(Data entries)
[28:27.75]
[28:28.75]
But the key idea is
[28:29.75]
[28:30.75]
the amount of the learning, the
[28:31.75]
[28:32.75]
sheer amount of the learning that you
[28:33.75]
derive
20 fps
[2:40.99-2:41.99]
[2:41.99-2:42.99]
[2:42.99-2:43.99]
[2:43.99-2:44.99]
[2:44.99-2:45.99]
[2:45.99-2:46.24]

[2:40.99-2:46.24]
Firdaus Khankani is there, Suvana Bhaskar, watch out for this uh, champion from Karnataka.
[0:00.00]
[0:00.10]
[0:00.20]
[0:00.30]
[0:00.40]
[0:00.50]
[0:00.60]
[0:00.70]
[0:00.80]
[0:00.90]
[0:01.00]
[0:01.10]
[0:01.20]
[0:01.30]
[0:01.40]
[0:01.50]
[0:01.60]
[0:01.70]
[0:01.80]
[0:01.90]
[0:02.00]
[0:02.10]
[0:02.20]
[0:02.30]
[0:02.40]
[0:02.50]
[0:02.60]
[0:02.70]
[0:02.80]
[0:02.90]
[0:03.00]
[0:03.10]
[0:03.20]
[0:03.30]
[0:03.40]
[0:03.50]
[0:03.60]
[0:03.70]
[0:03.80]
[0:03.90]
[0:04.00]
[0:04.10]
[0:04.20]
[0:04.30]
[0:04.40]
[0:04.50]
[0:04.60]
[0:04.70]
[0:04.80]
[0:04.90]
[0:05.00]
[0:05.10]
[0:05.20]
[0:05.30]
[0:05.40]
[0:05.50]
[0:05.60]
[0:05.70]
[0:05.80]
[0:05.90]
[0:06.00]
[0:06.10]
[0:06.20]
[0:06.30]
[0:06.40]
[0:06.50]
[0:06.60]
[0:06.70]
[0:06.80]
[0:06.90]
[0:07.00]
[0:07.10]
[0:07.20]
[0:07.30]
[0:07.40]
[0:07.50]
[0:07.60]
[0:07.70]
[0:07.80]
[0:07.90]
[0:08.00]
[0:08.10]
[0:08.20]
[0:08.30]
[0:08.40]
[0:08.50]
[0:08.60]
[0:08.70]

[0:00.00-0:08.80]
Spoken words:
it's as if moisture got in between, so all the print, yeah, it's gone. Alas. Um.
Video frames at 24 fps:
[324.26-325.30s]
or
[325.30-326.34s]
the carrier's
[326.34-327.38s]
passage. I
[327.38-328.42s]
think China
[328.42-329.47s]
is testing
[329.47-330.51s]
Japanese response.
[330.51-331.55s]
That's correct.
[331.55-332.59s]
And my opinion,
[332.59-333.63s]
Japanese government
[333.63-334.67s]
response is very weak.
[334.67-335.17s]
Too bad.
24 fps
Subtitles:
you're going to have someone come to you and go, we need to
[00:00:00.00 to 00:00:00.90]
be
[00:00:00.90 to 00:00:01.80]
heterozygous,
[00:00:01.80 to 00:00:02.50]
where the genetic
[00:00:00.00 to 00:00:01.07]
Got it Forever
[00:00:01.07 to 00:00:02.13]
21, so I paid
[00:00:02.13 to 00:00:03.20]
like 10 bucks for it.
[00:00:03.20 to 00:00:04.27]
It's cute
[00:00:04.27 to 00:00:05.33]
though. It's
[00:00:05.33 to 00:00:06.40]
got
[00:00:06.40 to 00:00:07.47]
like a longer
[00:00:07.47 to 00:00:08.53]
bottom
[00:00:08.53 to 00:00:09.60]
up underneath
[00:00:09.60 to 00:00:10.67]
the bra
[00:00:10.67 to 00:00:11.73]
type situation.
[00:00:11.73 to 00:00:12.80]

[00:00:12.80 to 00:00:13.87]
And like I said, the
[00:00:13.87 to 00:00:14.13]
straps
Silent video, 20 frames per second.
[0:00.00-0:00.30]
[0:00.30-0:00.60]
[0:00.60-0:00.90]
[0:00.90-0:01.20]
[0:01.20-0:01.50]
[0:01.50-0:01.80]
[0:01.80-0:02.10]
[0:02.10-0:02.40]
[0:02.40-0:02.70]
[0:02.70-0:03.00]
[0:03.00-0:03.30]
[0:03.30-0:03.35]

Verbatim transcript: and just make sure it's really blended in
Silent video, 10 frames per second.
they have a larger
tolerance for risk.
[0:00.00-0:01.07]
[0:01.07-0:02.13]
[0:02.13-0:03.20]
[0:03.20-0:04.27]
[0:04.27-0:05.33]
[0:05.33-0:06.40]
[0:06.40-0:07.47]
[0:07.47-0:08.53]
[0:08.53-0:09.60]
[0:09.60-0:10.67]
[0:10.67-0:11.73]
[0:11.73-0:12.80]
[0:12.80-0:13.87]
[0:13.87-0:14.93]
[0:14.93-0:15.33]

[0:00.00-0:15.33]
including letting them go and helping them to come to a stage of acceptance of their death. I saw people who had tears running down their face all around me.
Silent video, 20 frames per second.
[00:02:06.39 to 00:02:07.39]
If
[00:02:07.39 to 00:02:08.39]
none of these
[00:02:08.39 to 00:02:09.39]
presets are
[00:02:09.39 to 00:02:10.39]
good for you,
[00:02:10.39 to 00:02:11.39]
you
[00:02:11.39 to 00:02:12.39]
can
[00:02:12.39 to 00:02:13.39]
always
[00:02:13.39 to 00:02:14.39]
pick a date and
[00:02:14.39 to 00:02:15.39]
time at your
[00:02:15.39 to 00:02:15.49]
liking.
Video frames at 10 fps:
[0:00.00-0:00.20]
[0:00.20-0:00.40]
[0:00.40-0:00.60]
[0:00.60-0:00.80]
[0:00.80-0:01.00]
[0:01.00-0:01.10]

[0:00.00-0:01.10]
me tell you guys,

◆ **Your goal**
From the records above, transcribe without alteration every line from the one with "[332.59-333.63s]" to the one with "[0:14.93-0:15.33]", inclusive.

◆ **Problem solution**
[332.59-333.63s]
Japanese government
[333.63-334.67s]
response is very weak.
[334.67-335.17s]
Too bad.
24 fps
Subtitles:
you're going to have someone come to you and go, we need to
[00:00:00.00 to 00:00:00.90]
be
[00:00:00.90 to 00:00:01.80]
heterozygous,
[00:00:01.80 to 00:00:02.50]
where the genetic
[00:00:00.00 to 00:00:01.07]
Got it Forever
[00:00:01.07 to 00:00:02.13]
21, so I paid
[00:00:02.13 to 00:00:03.20]
like 10 bucks for it.
[00:00:03.20 to 00:00:04.27]
It's cute
[00:00:04.27 to 00:00:05.33]
though. It's
[00:00:05.33 to 00:00:06.40]
got
[00:00:06.40 to 00:00:07.47]
like a longer
[00:00:07.47 to 00:00:08.53]
bottom
[00:00:08.53 to 00:00:09.60]
up underneath
[00:00:09.60 to 00:00:10.67]
the bra
[00:00:10.67 to 00:00:11.73]
type situation.
[00:00:11.73 to 00:00:12.80]

[00:00:12.80 to 00:00:13.87]
And like I said, the
[00:00:13.87 to 00:00:14.13]
straps
Silent video, 20 frames per second.
[0:00.00-0:00.30]
[0:00.30-0:00.60]
[0:00.60-0:00.90]
[0:00.90-0:01.20]
[0:01.20-0:01.50]
[0:01.50-0:01.80]
[0:01.80-0:02.10]
[0:02.10-0:02.40]
[0:02.40-0:02.70]
[0:02.70-0:03.00]
[0:03.00-0:03.30]
[0:03.30-0:03.35]

Verbatim transcript: and just make sure it's really blended in
Silent video, 10 frames per second.
they have a larger
tolerance for risk.
[0:00.00-0:01.07]
[0:01.07-0:02.13]
[0:02.13-0:03.20]
[0:03.20-0:04.27]
[0:04.27-0:05.33]
[0:05.33-0:06.40]
[0:06.40-0:07.47]
[0:07.47-0:08.53]
[0:08.53-0:09.60]
[0:09.60-0:10.67]
[0:10.67-0:11.73]
[0:11.73-0:12.80]
[0:12.80-0:13.87]
[0:13.87-0:14.93]
[0:14.93-0:15.33]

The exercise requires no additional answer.